The base optimiser trains a model that is itself an optimiser, with its own learned objective.
From the chapter: Chapter 16: Ethics & Safety
Glossary: mesa optimisation, alignment
Transcript
We train a neural network with gradient descent on a loss. This is the base optimiser. The network learns to minimise the loss.
Sometimes the network learns something more specific. Inside its weights, it implements a search or planning algorithm. The network is itself an optimiser.
When that happens, we call the inner optimiser a mesa-optimiser. Greek for "within".
The mesa-optimiser has its own objective, encoded in the network's weights. This learned objective is called the mesa-objective.
Crucially, the mesa-objective is not necessarily the same as the loss the base optimiser was minimising.
A toy example. Train a network to play a maze game where reward equals reaching the green cheese. During training, every cheese is green. The network learns to navigate to the green-coloured object, not specifically to cheese.
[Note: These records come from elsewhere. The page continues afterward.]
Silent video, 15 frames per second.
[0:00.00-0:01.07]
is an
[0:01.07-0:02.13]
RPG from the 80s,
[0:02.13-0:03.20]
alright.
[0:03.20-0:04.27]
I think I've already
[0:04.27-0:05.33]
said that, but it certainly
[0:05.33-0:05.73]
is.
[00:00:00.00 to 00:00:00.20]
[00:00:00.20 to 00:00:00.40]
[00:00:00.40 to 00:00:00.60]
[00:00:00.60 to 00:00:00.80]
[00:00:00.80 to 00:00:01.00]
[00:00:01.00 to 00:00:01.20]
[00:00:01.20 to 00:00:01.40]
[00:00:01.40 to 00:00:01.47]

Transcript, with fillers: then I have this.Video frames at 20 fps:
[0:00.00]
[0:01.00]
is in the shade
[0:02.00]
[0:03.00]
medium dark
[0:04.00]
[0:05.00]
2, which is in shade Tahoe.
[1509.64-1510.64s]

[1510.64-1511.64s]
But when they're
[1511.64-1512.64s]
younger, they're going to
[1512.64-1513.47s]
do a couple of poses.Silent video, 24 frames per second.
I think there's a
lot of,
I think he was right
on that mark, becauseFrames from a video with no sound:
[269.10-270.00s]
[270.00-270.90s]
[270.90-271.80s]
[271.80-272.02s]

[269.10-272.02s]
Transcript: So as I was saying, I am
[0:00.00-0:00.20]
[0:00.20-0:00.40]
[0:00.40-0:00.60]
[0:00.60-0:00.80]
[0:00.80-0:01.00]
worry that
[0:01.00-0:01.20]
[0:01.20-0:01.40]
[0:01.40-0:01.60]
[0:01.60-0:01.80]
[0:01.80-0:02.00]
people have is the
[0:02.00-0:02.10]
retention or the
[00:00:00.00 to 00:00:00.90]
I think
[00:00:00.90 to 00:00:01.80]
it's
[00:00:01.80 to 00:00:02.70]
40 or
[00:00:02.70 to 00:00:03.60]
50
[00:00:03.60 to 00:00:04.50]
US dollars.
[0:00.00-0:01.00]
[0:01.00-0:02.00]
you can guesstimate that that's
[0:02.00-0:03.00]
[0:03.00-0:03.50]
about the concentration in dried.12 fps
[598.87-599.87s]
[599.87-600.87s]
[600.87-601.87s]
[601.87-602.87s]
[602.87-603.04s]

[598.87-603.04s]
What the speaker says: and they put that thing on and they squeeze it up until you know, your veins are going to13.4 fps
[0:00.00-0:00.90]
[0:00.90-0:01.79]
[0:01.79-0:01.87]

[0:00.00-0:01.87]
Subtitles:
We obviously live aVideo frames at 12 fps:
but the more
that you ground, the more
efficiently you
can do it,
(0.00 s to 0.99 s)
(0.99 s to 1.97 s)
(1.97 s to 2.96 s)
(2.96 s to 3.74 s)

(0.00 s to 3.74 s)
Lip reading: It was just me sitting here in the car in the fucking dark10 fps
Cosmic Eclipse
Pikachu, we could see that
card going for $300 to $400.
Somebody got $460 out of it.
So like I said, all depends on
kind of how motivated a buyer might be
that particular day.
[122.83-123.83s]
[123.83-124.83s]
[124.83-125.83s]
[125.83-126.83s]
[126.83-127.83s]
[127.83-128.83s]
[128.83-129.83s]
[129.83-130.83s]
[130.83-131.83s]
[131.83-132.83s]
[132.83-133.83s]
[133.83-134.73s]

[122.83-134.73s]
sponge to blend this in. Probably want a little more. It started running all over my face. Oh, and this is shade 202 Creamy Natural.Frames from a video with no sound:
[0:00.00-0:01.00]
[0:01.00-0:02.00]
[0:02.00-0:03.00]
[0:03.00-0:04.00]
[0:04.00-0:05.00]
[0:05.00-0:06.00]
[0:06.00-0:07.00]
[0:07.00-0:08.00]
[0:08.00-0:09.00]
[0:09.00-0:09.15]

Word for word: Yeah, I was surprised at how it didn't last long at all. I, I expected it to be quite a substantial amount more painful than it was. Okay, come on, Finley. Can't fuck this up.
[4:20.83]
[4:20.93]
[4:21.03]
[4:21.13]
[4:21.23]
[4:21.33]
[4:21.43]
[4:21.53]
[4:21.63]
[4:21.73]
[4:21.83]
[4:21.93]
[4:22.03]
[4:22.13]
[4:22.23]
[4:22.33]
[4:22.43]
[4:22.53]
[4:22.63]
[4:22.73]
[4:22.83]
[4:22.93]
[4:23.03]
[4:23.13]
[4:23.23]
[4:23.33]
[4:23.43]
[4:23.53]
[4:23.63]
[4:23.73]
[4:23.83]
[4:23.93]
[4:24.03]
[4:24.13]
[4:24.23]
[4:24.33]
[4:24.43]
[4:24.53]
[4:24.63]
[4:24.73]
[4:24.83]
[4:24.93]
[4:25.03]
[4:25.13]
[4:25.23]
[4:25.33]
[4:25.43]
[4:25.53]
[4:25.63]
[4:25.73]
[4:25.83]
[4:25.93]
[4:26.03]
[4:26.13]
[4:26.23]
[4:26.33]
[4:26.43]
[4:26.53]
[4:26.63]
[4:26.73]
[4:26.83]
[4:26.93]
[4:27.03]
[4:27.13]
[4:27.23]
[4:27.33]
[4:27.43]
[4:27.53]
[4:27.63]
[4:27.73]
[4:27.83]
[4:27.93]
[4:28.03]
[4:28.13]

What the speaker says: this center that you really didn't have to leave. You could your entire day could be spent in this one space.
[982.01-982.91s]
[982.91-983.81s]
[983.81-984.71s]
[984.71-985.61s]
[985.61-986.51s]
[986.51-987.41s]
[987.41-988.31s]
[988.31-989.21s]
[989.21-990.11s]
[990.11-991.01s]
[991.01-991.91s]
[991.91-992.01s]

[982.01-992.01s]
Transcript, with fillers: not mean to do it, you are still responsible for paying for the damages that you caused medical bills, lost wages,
At test time, place a green button next to the cheese. The network goes for the button. It optimises for green, not for cheese.
This is called proxy alignment, or pseudo-alignment. The mesa-objective correlates with the base objective during training, then diverges in deployment.
The danger scales with capability. A smarter mesa-optimiser may even act aligned during training to reach deployment, then pursue its true objective. Deceptive alignment.
Whether modern large language models contain mesa-optimisers, and how to detect them, is open research. Mechanistic interpretability hopes to find them by inspecting weights and activations.
The concept comes from Hubinger and colleagues, 2019. It is one of the central worries in AI alignment.